In reply to: James Sewell (#1)

Re: PostgreSQL Failback without rebuild

On Wed, Feb 5, 2014 at 10:30 AM, James Sewell <james.sewell@lisasoft.com>
wrote:

Hello All,

I have been reading through some of the recent discussions about failback

when in a streaming replication setup. I define failback as:

Node A is master, Node B is slave
Node A crashes || Node A is stopped || nothing happens
Promote Node B to Master
Attach Node A as slave

My understanding is currently to achieve step three you need to take a

base backup of Node B and deploy it to Node A before starting streaming
replication (or use rsync etc...).

I think in above sentence you mean to say "to achieve step *four* .."

This is very undesirable for many users, especially if they have a very

large database.

From the discussions I can see that the problem is to do with Node A

writing changes to disk that Node B are not streamed before Node A crashes.

Yes, this is right.

Has there been any consensus on this issue? Are there any solutions which

might make it into 9.4 or 9.5?

As far as I know, there is still no solution provided in 9.4, can't say
anything
for 9.5 with any certainity. However in 9.4, there is a new parameter
wal_log_hints which can be useful to overcome drawback of pg_rewind.

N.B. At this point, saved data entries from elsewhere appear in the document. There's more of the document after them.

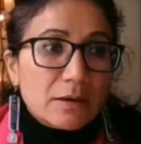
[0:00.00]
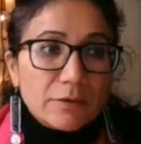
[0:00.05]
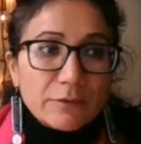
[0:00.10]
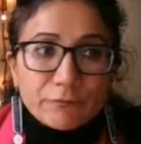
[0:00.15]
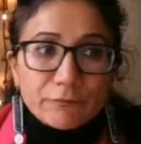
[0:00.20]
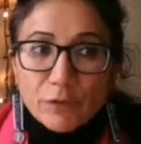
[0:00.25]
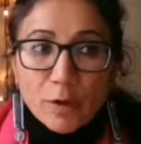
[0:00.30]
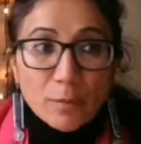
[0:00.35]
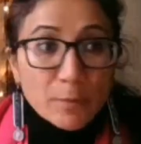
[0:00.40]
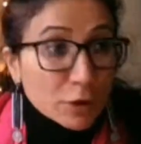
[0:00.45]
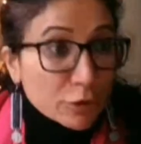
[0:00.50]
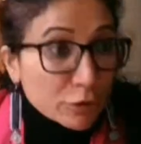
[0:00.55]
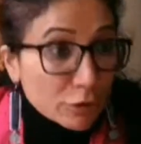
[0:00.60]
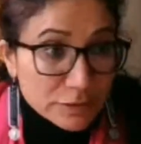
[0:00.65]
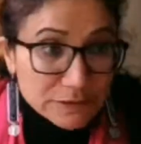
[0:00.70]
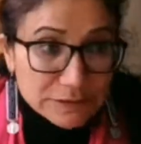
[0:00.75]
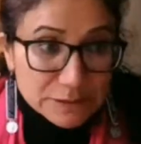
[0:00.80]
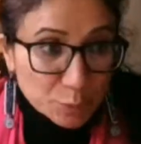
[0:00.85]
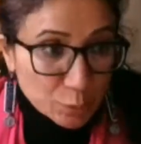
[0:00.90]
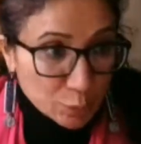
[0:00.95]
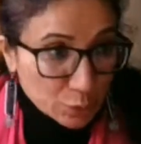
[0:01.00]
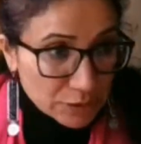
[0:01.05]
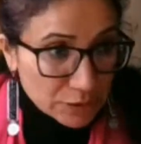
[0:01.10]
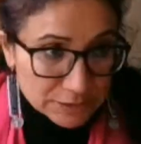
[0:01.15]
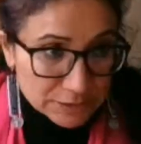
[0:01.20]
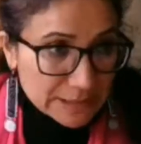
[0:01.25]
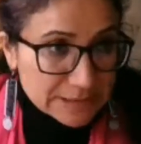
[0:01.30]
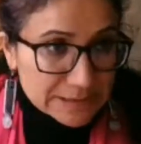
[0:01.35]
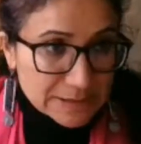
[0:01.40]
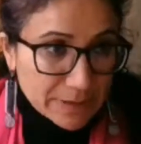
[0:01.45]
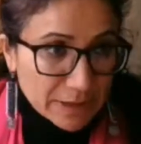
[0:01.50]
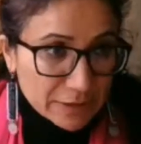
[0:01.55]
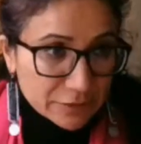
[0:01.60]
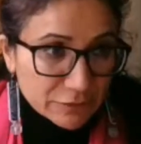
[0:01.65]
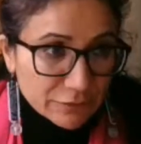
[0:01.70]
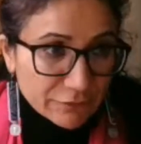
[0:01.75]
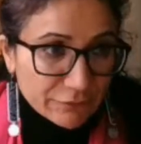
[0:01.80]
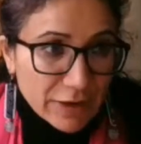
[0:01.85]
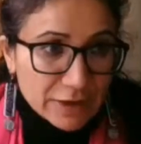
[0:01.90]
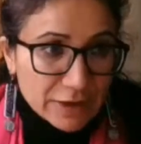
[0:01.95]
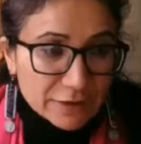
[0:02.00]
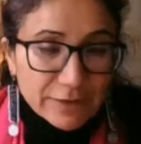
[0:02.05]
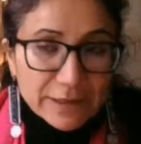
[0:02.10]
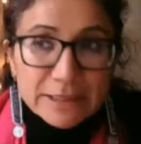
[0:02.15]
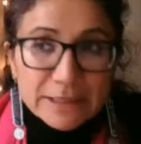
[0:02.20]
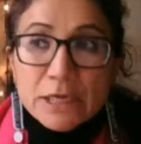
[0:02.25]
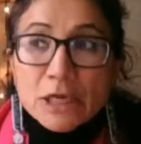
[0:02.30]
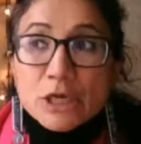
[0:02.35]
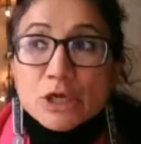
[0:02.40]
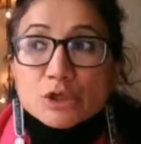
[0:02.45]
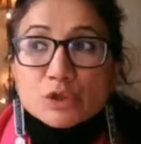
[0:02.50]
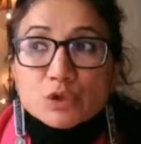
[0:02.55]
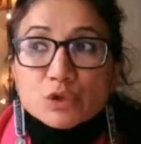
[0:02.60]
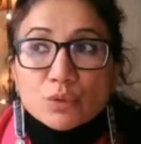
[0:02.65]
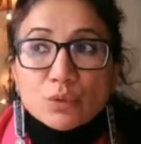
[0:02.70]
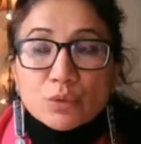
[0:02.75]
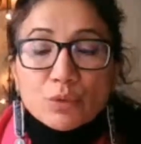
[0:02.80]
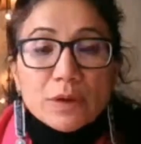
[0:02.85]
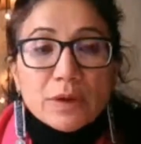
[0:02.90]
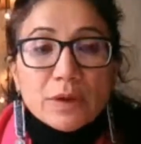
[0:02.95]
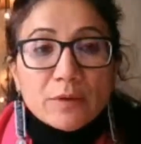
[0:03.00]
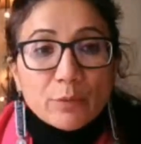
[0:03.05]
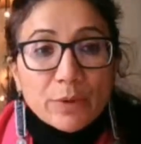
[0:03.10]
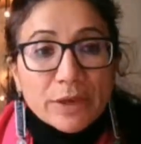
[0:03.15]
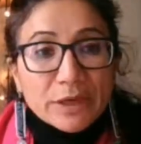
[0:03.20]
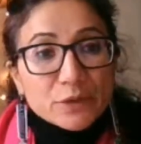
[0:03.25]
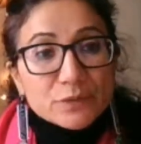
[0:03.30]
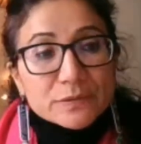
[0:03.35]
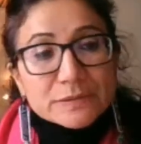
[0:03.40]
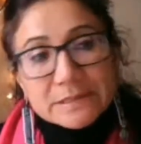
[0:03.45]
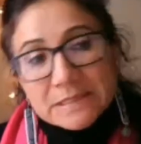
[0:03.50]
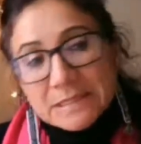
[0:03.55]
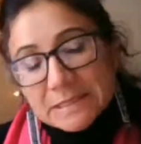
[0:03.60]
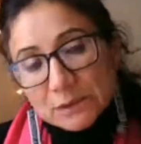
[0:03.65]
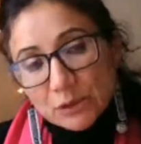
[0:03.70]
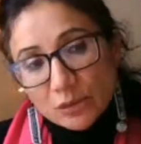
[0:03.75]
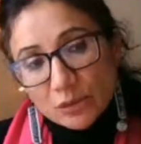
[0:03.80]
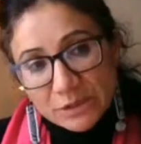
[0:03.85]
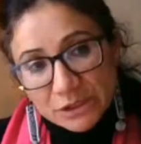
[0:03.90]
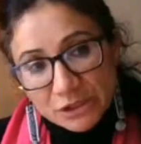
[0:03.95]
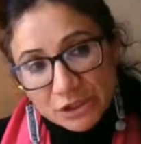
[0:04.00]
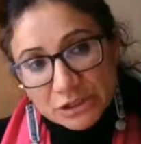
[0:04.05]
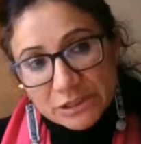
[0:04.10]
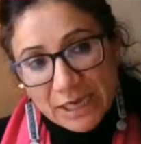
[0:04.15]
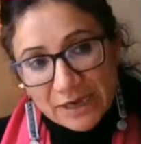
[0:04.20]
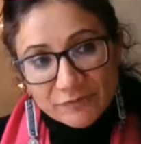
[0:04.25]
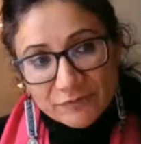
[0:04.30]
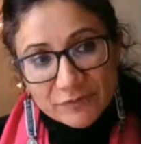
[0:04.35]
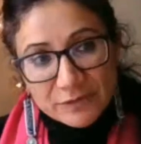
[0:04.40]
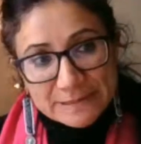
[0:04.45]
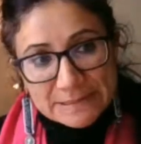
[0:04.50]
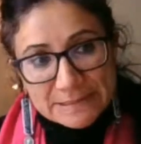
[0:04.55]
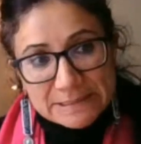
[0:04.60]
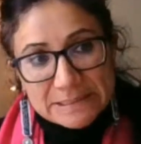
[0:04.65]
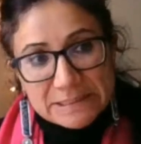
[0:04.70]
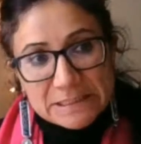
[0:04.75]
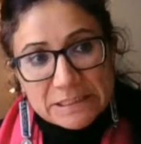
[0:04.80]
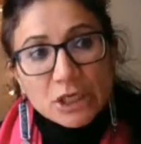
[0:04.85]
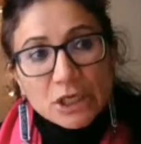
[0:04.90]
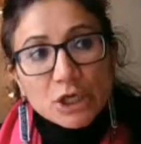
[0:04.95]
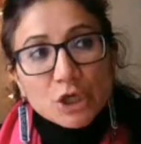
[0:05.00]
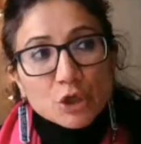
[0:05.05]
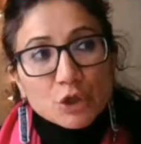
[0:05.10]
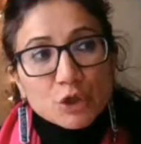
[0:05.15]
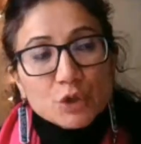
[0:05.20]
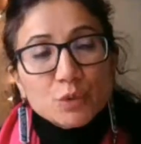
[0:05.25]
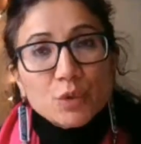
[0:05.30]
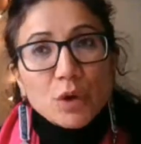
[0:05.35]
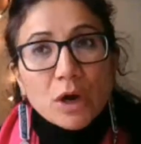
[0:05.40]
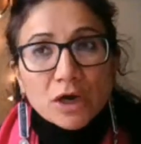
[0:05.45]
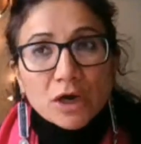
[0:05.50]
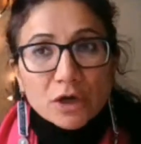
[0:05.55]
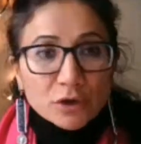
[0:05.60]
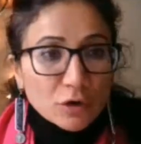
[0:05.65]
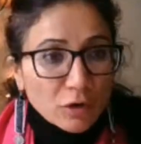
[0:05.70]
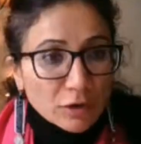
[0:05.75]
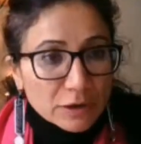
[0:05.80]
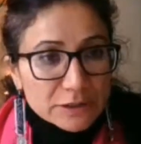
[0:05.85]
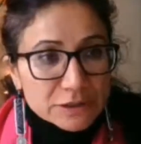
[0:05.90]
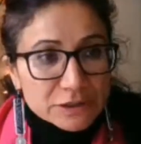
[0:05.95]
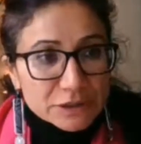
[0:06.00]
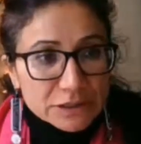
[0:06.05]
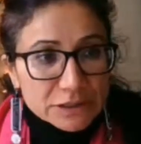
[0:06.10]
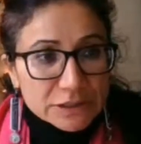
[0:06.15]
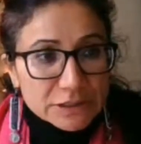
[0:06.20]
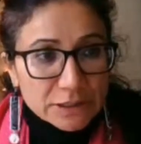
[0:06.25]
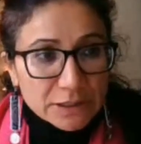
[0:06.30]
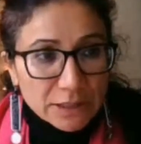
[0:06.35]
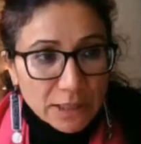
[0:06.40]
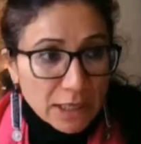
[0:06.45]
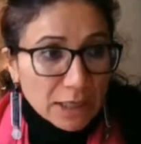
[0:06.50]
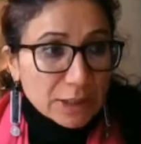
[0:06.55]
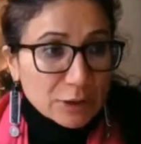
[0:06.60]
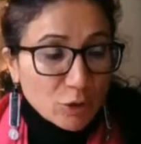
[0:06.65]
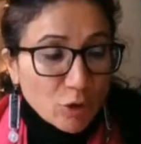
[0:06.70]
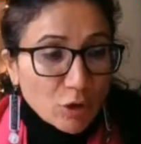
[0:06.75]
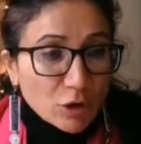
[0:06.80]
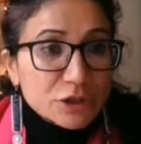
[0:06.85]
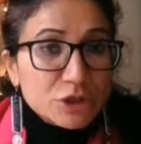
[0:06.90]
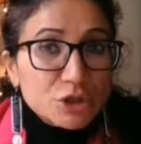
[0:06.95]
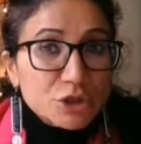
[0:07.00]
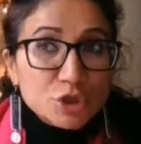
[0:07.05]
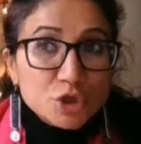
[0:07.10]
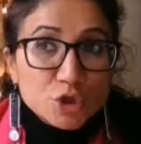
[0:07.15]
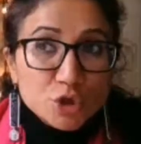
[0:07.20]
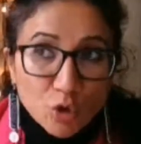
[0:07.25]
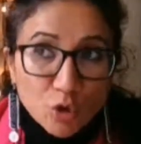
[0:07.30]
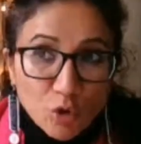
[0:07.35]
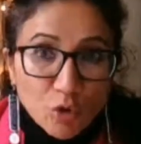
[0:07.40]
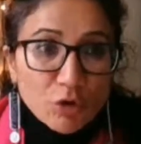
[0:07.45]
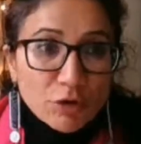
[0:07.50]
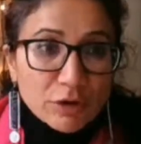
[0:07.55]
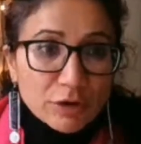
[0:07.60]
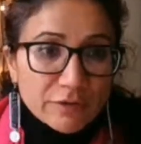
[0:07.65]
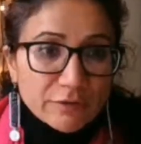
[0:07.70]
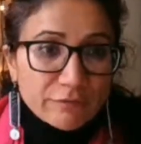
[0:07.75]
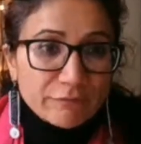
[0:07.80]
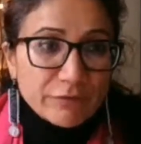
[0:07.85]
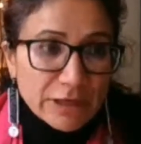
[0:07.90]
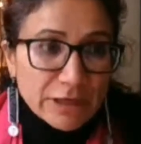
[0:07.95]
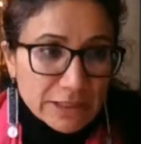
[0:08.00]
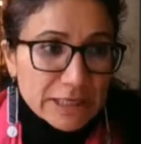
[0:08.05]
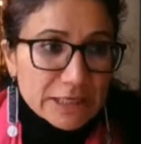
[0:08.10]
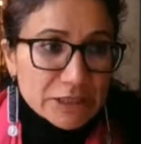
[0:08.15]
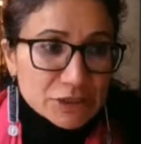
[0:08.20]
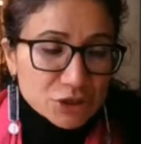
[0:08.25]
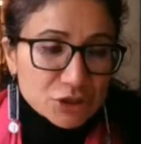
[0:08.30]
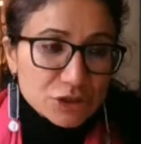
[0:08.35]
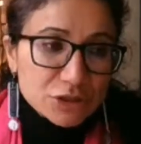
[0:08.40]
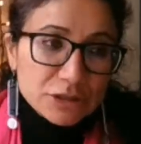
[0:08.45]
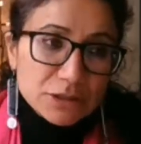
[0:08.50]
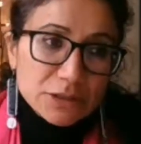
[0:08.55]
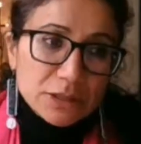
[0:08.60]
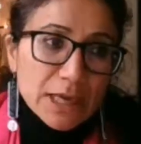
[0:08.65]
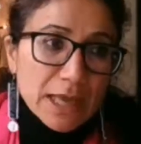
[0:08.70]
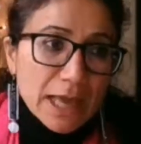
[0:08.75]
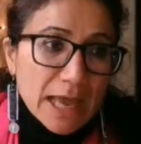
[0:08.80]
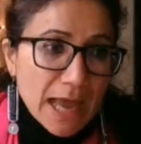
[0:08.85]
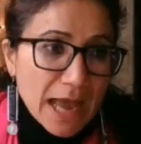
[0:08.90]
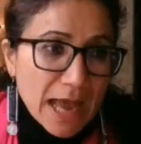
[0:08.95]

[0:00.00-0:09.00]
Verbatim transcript: uh, from across the world, as a matter of fact, right? So when you see so much diversity, you acknowledge it, acknowledge your variation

I've seen some proposals and a tool (pg_rewind), but all seem to have

draw backs.

As far as I remember, one of the main drawbacks for pg_rewind was related to
hint bits which can be avoided by wal_log_hints. pg_rewind is not part of
core
PostgreSQL code, however if you wish, you can try that tool to see if can it
solve your purpose.

Note - James, in previous reply, I missed to cc to hackers, so sending it
again.

With Regards,
Amit Kapila.
EnterpriseDB: http://www.enterprisedb.com

Michael Paquier

michael@paquier.xyz

about 12 years ago

In reply to: Amit Kapila (#2)

Re: PostgreSQL Failback without rebuild

On Wed, Feb 5, 2014 at 3:14 PM, Amit Kapila <amit.kapila16@gmail.com> wrote:

On Wed, Feb 5, 2014 at 10:30 AM, James Sewell <james.sewell@lisasoft.com>

I've seen some proposals and a tool (pg_rewind), but all seem to have draw
backs.

As far as I remember, one of the main drawbacks for pg_rewind was related to
hint bits which can be avoided by wal_log_hints. pg_rewind is not part of
core
PostgreSQL code, however if you wish, you can try that tool to see if can it
solve your purpose.

For 9.3, pg_rewind is only safe with page checksums enabled. For 9.4,
yes wal_log_hints or checksums is mandatory. The code contains as well
some safety checks as well to ensure that a node not using those
parameters cannot be rewinded.
Regards,
--
Michael

--
Sent via pgsql-hackers mailing list (pgsql-hackers@postgresql.org)
To make changes to your subscription:
http://www.postgresql.org/mailpref/pgsql-hackers

James Sewell

james.sewell@lisasoft.com

about 12 years ago

In reply to: Michael Paquier (#3)

Re: PostgreSQL Failback without rebuild

I've just noticed that on PostgreSQL 9.3 I can do the following with a
master node A and a slave node B (as long as I have set
recovery_target_timeline = 'latest'):

1. Stop Node A
2. Promote Node B
3. Attach Node A as slave

This is sufficient for my needs (I know it doesn't cover a crash), can
anyone see any potential problems with this approach?

Cheers,

James Sewell,
PostgreSQL Team Lead / Solutions Architect
______________________________________

Level 2, 50 Queen St, Melbourne VIC 3000

*P *(+61) 3 8370 8000 *W* www.lisasoft.com *F *(+61) 3 8370 8099

On Wed, Feb 5, 2014 at 6:03 PM, Michael Paquier
<michael.paquier@gmail.com>wrote:

On Wed, Feb 5, 2014 at 3:14 PM, Amit Kapila <amit.kapila16@gmail.com>
wrote:

On Wed, Feb 5, 2014 at 10:30 AM, James Sewell <james.sewell@lisasoft.com

I've seen some proposals and a tool (pg_rewind), but all seem to have

draw

backs.

As far as I remember, one of the main drawbacks for pg_rewind was

related to

hint bits which can be avoided by wal_log_hints. pg_rewind is not part of
core
PostgreSQL code, however if you wish, you can try that tool to see if

can it

solve your purpose.

For 9.3, pg_rewind is only safe with page checksums enabled. For 9.4,
yes wal_log_hints or checksums is mandatory. The code contains as well
some safety checks as well to ensure that a node not using those
parameters cannot be rewinded.
Regards,
--
Michael

Michael Paquier

michael@paquier.xyz

about 12 years ago

In reply to: James Sewell (#4)

Re: PostgreSQL Failback without rebuild

On Fri, Feb 7, 2014 at 1:57 PM, James Sewell <james.sewell@lisasoft.com>wrote:

I've just noticed that on PostgreSQL 9.3 I can do the following with a
master node A and a slave node B (as long as I have set
recovery_target_timeline = 'latest'):

1. Stop Node A
2. Promote Node B
3. Attach Node A as slave

This is sufficient for my needs (I know it doesn't cover a crash), can
anyone see any potential problems with this approach?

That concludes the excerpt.